= INPUT MATERIAL =
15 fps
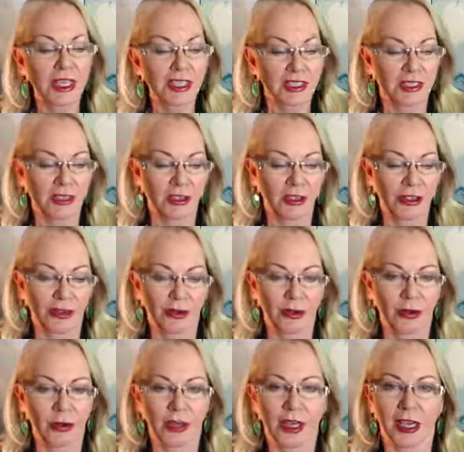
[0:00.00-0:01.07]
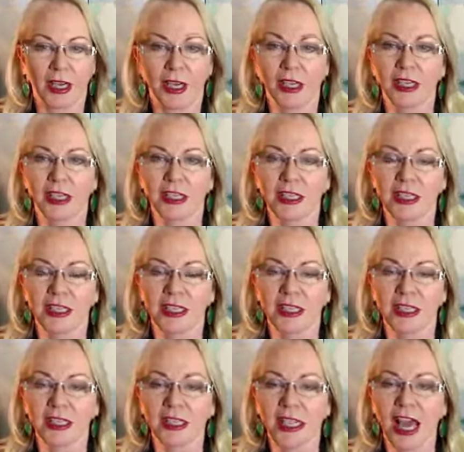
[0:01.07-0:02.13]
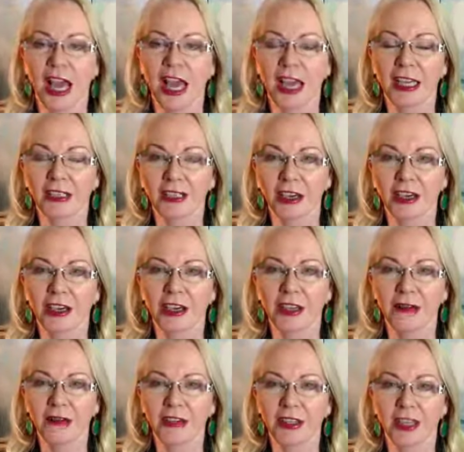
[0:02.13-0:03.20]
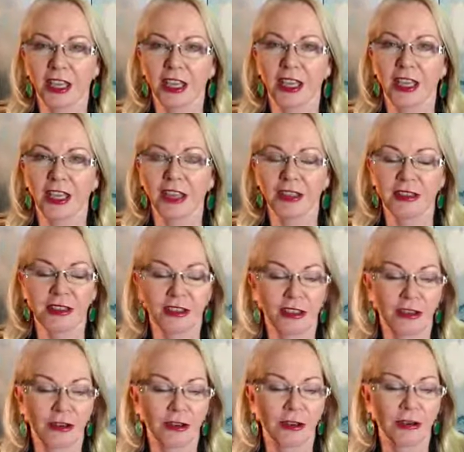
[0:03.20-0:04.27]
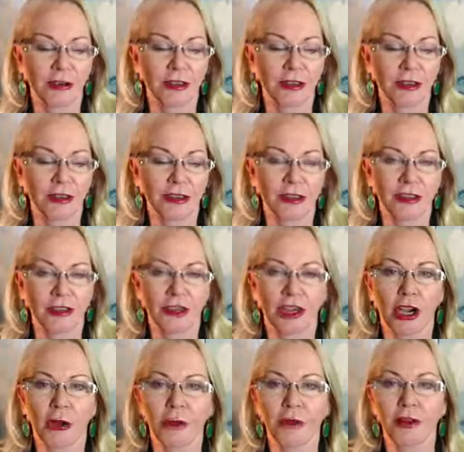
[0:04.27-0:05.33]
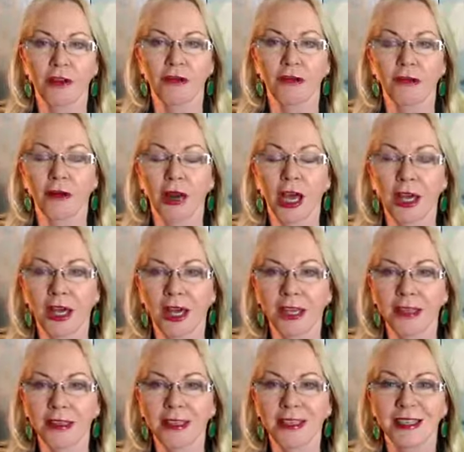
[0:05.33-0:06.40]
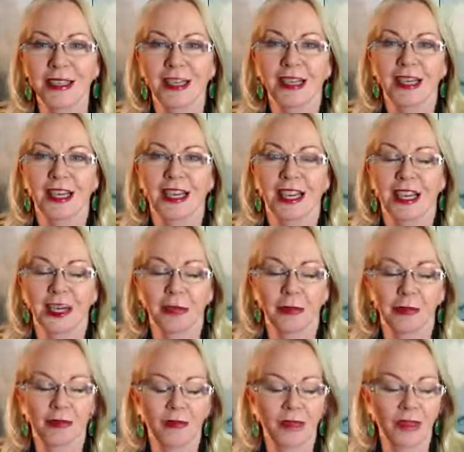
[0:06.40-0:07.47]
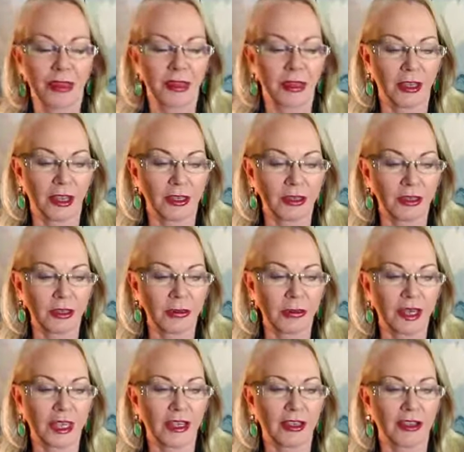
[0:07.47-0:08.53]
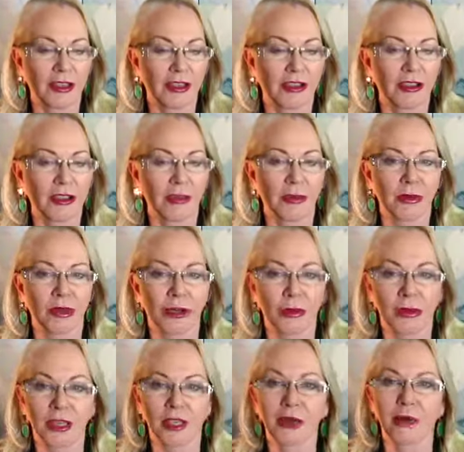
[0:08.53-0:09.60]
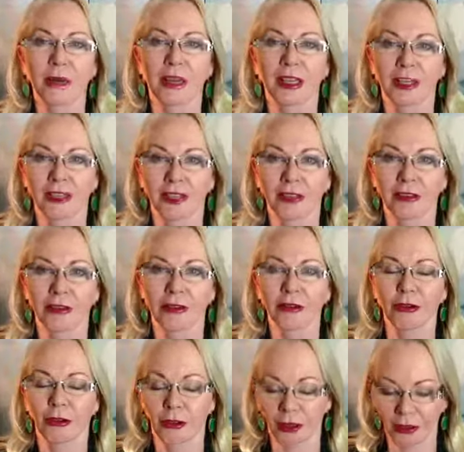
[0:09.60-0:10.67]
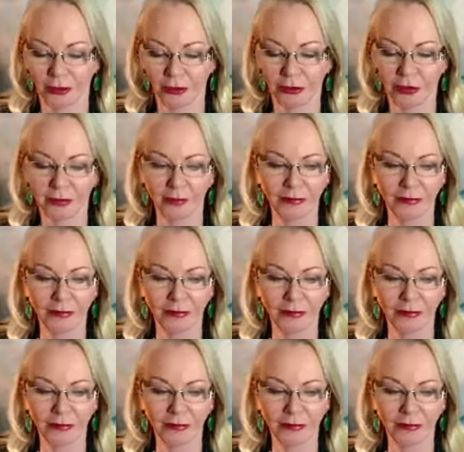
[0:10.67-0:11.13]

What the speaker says: So it's the start of the Soul Shop of products. Not too many on there at the moment, but it'll grow.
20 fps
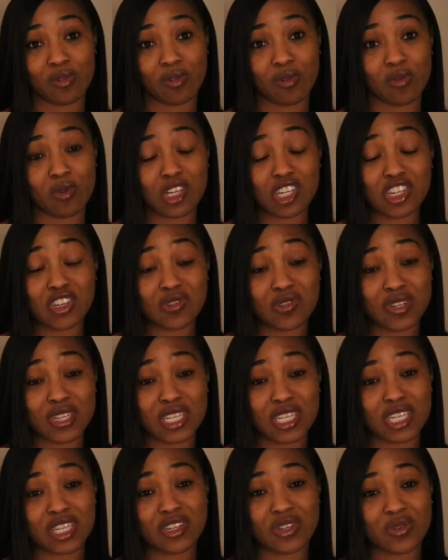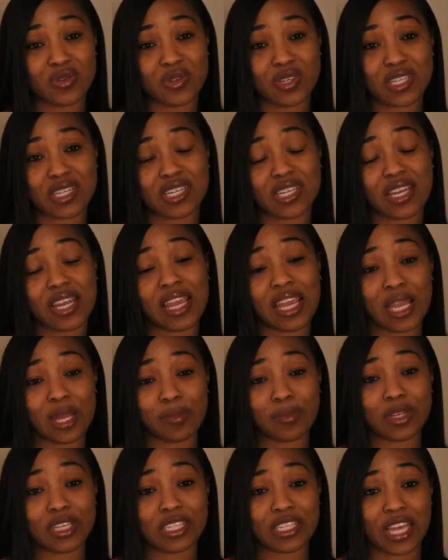What's yours is yours and it
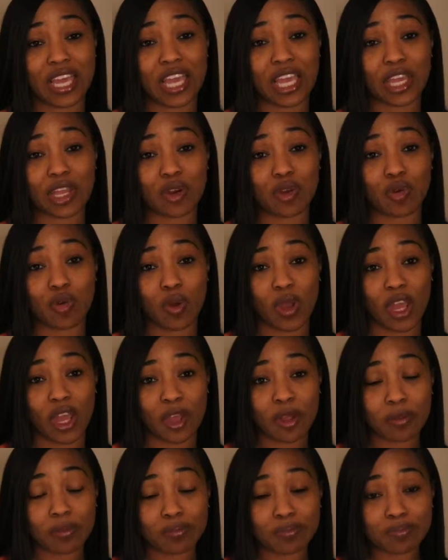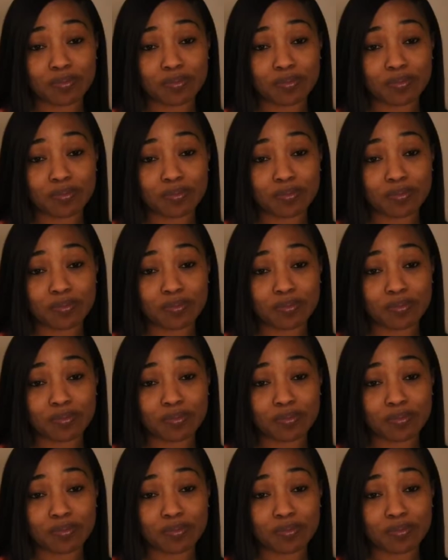can't be taken away.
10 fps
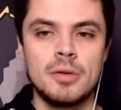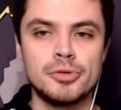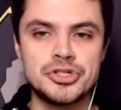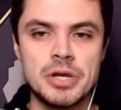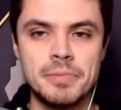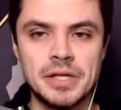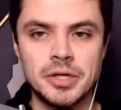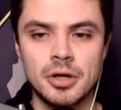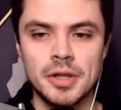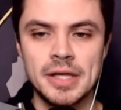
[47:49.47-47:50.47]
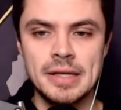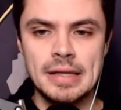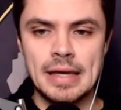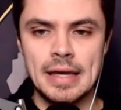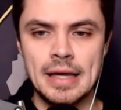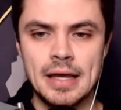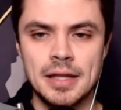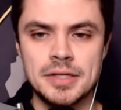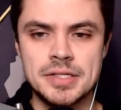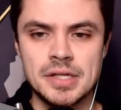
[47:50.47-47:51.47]
Appreciate Ben calling in.
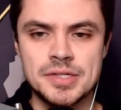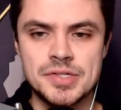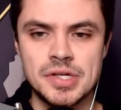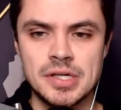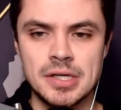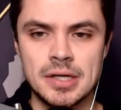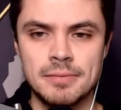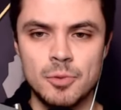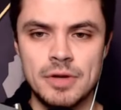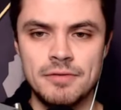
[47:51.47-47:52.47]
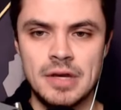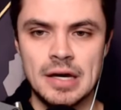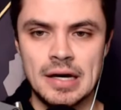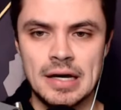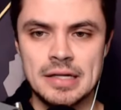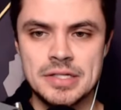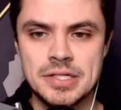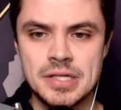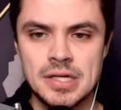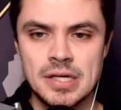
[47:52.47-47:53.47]
And let's see, we've
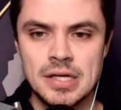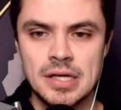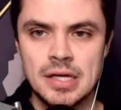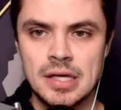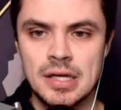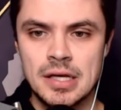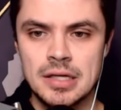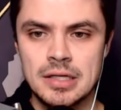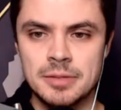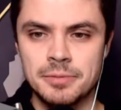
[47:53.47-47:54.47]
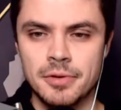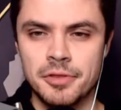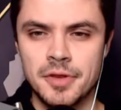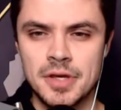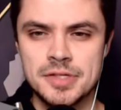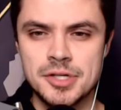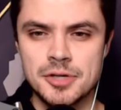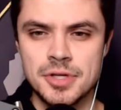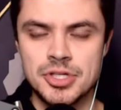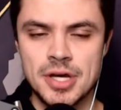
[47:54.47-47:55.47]
got a couple things here
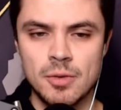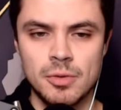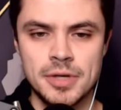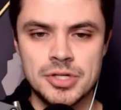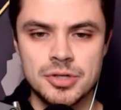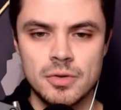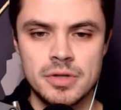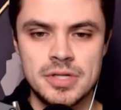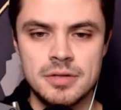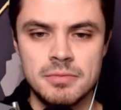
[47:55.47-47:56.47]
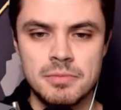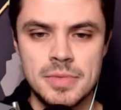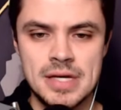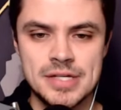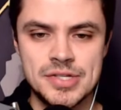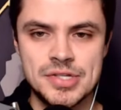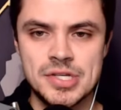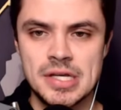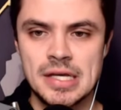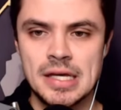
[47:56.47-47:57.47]
in the chat I want to make sure we didn't
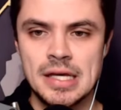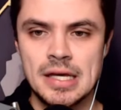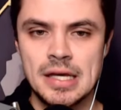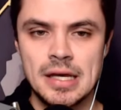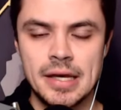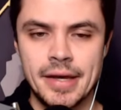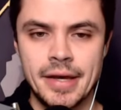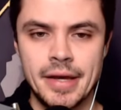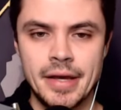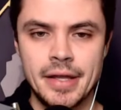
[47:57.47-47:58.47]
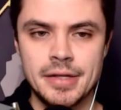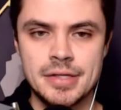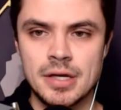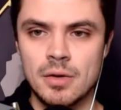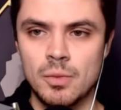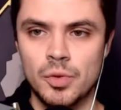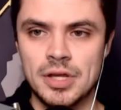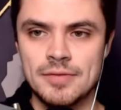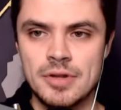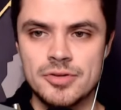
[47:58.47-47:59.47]
miss. And want
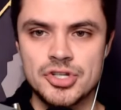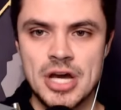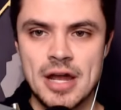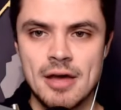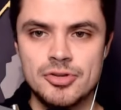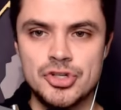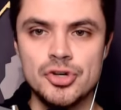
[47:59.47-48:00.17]
to give another shout out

= TASK STATEMENT =
Pictures stay out. Write out everything else in the material exactly.

= WRITTEN ANSWER =
15 fps
[0:00.00-0:01.07]
[0:01.07-0:02.13]
[0:02.13-0:03.20]
[0:03.20-0:04.27]
[0:04.27-0:05.33]
[0:05.33-0:06.40]
[0:06.40-0:07.47]
[0:07.47-0:08.53]
[0:08.53-0:09.60]
[0:09.60-0:10.67]
[0:10.67-0:11.13]

What the speaker says: So it's the start of the Soul Shop of products. Not too many on there at the moment, but it'll grow.
20 fps
What's yours is yours and it
can't be taken away.
10 fps
[47:49.47-47:50.47]
[47:50.47-47:51.47]
Appreciate Ben calling in.
[47:51.47-47:52.47]
[47:52.47-47:53.47]
And let's see, we've
[47:53.47-47:54.47]
[47:54.47-47:55.47]
got a couple things here
[47:55.47-47:56.47]
[47:56.47-47:57.47]
in the chat I want to make sure we didn't
[47:57.47-47:58.47]
[47:58.47-47:59.47]
miss. And want
[47:59.47-48:00.17]
to give another shout out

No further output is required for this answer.